1st Atlantic County Executive
- In office November 1975 – 1979
- Succeeded by: Richard Squires

Member of the New Jersey General Assembly from the 2nd district
- In office January 8, 1974 – December 31, 1975
- Preceded by: District created
- Succeeded by: Howard Kupperman

Personal details
- Born: April 12, 1928 Philadelphia, Pennsylvania, U.S.
- Died: December 31, 1999 (aged 71) Brigantine, New Jersey, U.S.
- Party: Democratic
- Spouse: Peggy
- Children: 4
- Alma mater: West Chester State Teachers College; Rutgers University;

= Charles D. Worthington =

American politician

Charles D. Worthington (April 12, 1928 – December 31, 1999) was an American politician from the state of New Jersey. He served one term in the New Jersey General Assembly from the 2nd Legislative District from 1974 to 1975. He also became the first County Executive of Atlantic County in November 1975, briefly serving in both positions at the same time. Worthington won his reelection bid for County Executive in 1979.

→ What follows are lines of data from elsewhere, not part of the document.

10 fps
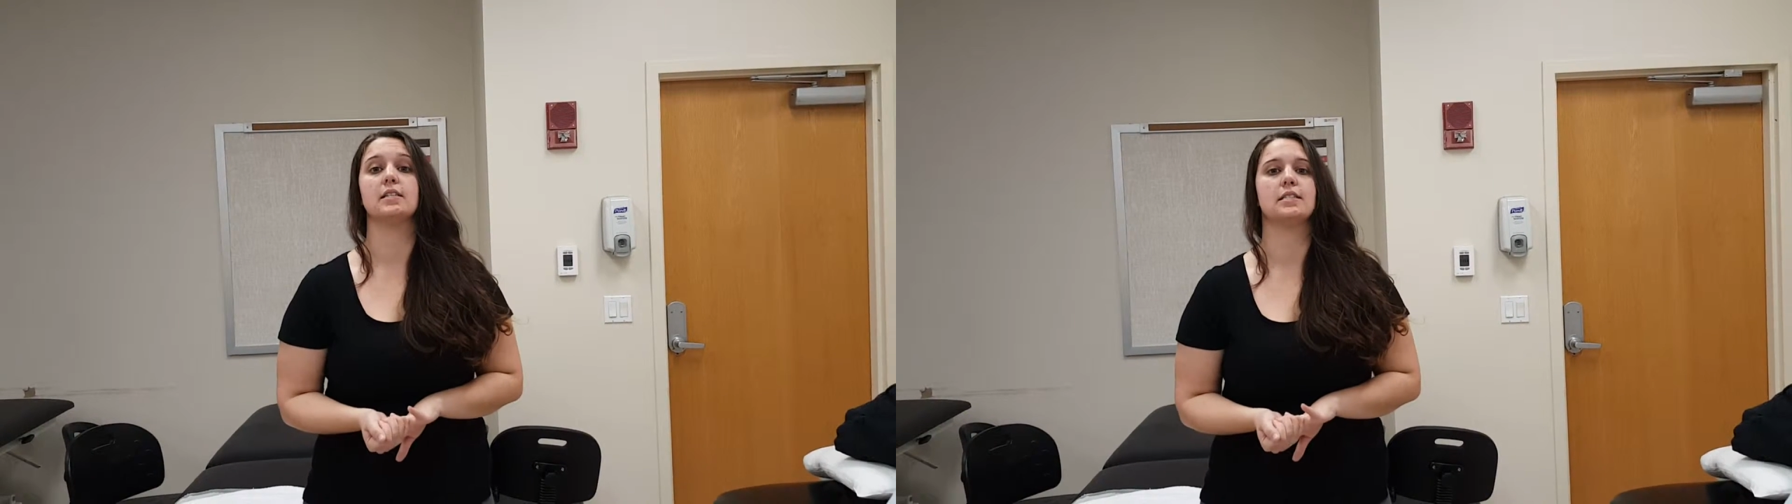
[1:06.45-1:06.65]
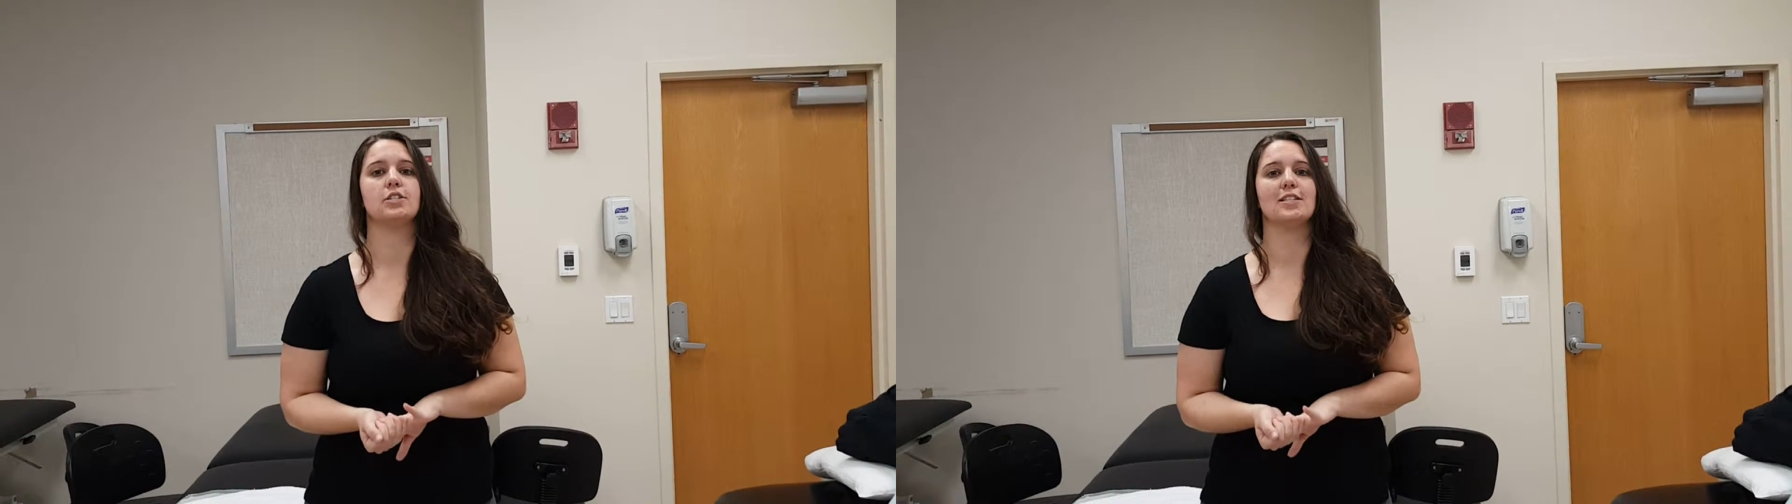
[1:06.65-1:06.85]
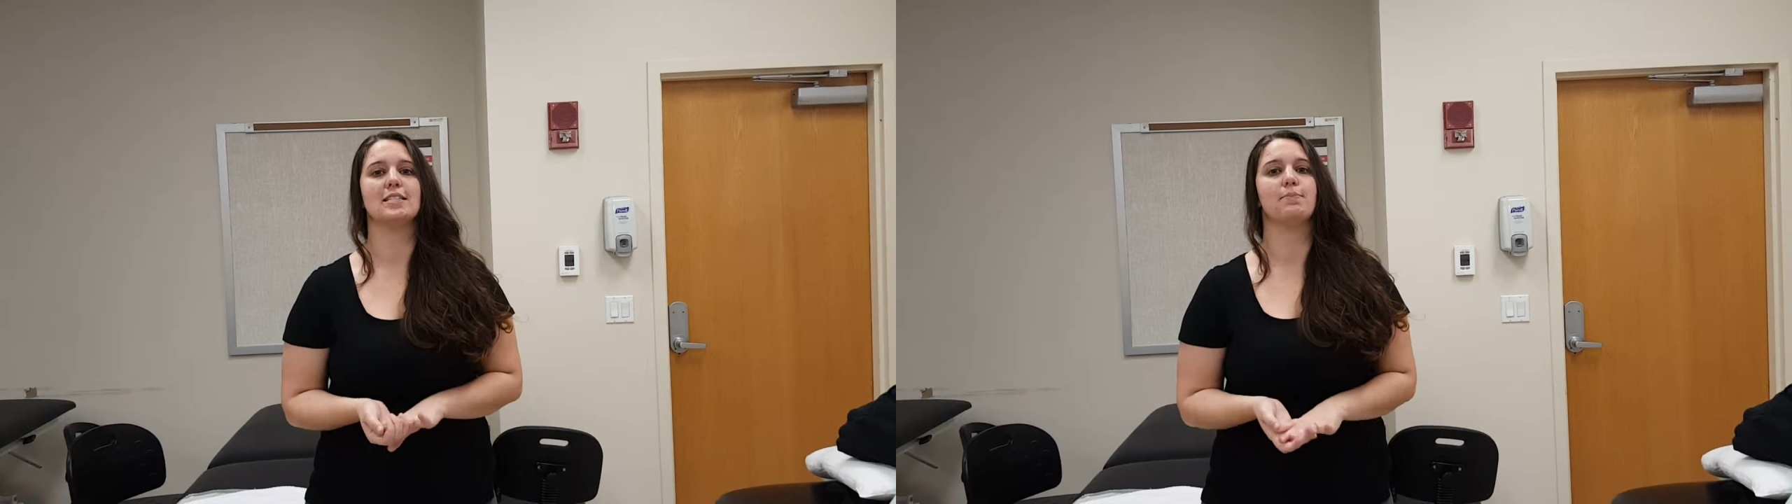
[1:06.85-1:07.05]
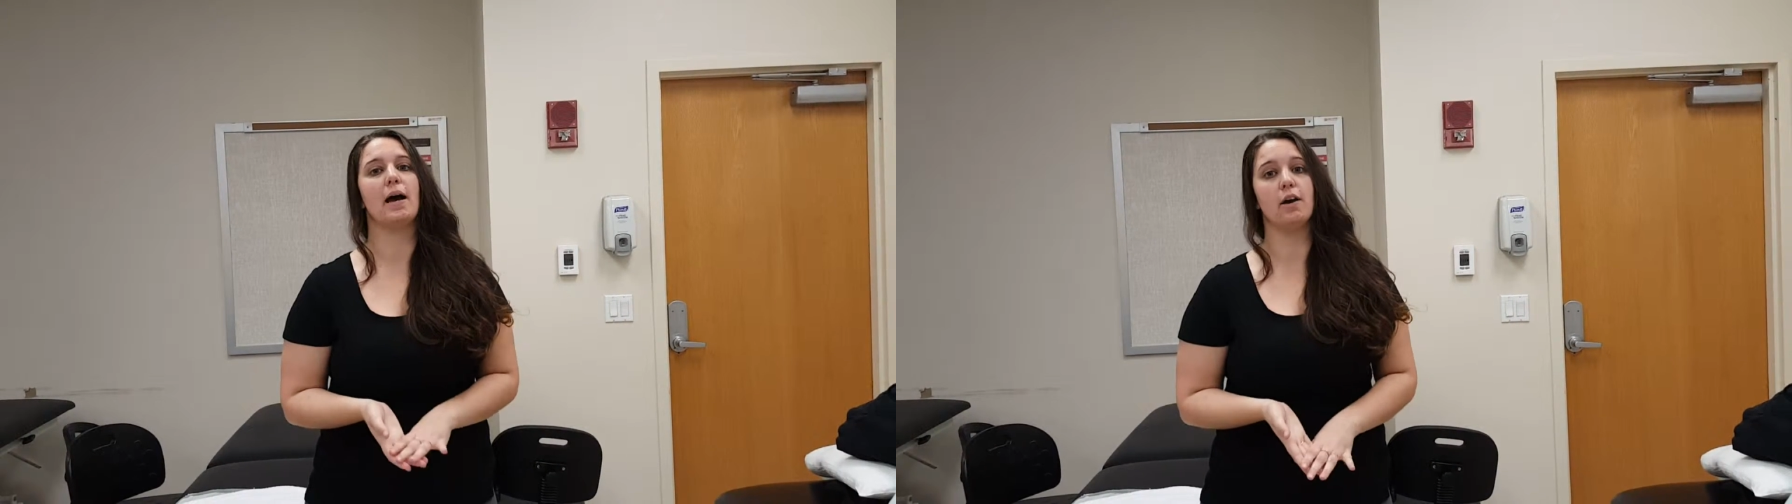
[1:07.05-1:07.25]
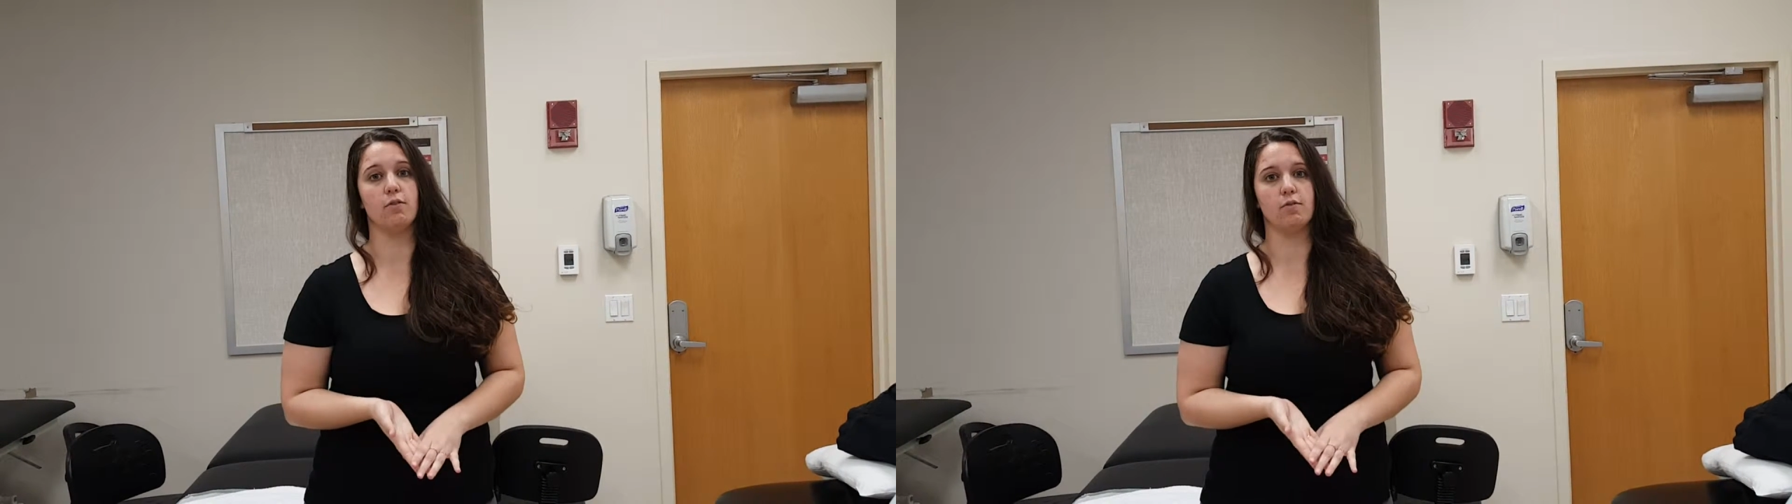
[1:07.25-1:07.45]
such as
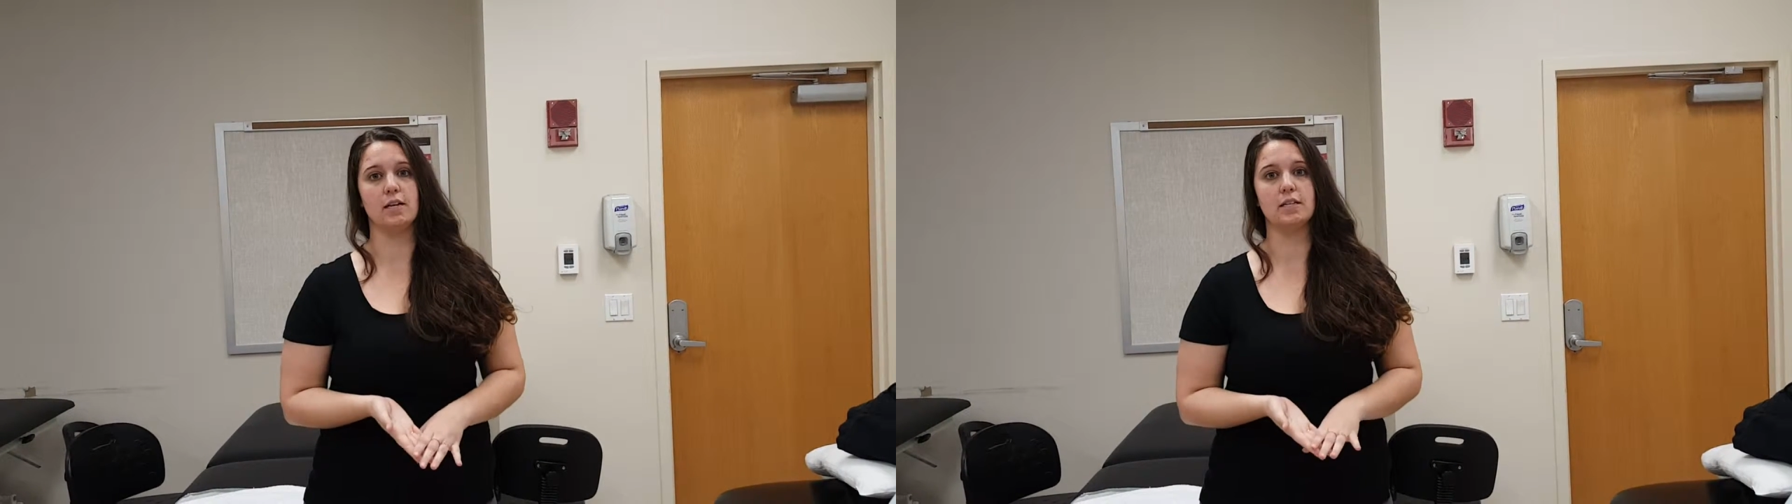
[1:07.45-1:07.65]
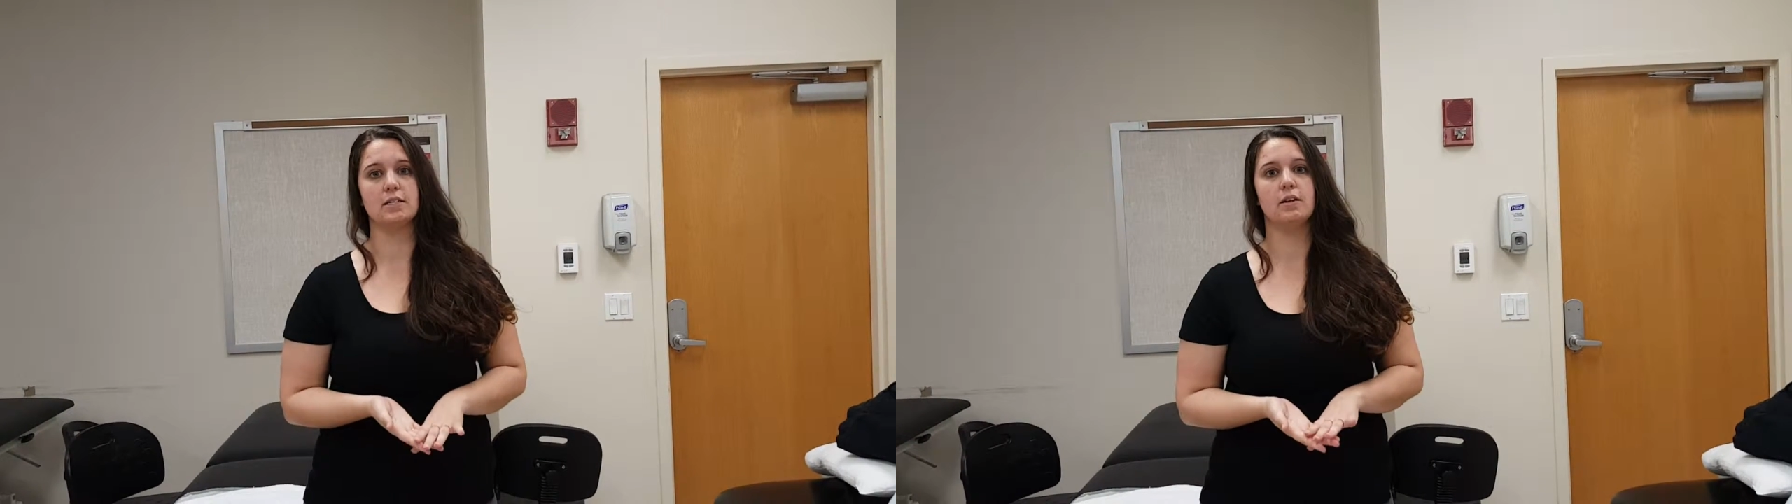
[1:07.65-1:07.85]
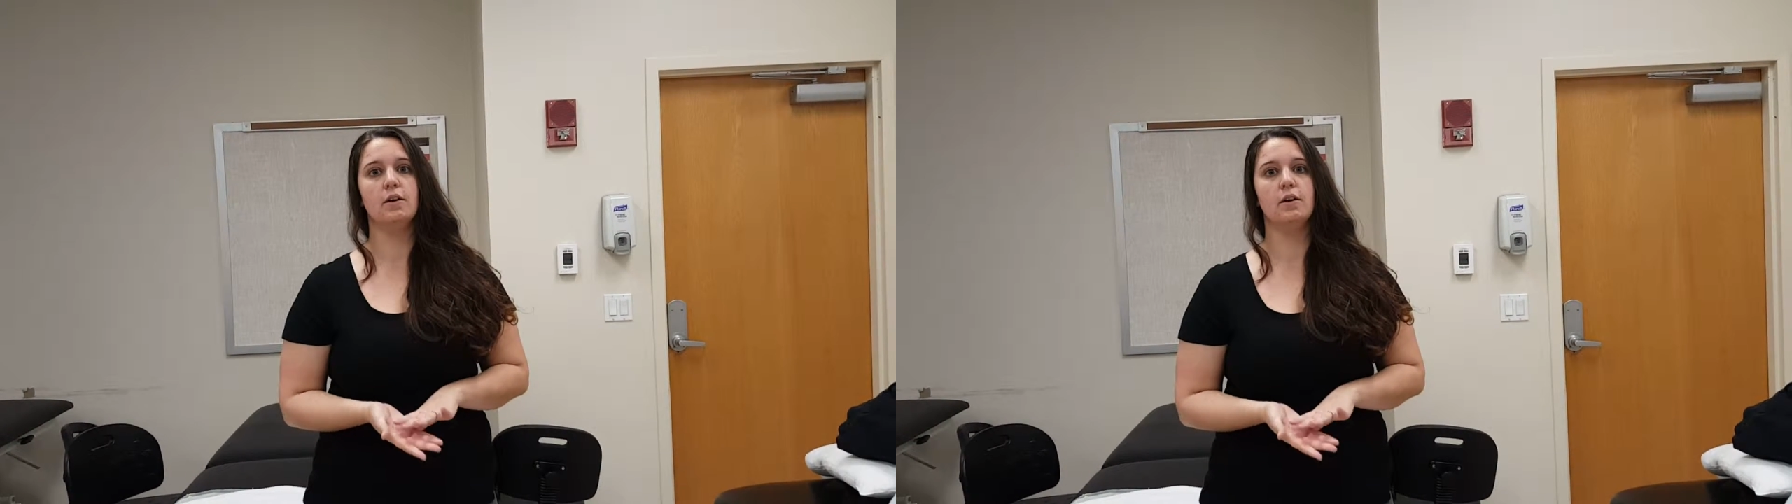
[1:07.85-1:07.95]
Biofreeze,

Worthington was born in Philadelphia in 1928. He received a bachelor's degree from West Chester State College and a master's degree from Rutgers University. He worked as a high school English teacher and a guidance counselor at Pleasantville High School.

Worthington and his wife, Peggy, had four children. He died from liver cancer at his home in Brigantine, New Jersey, on December 31, 1999, at the age of 71.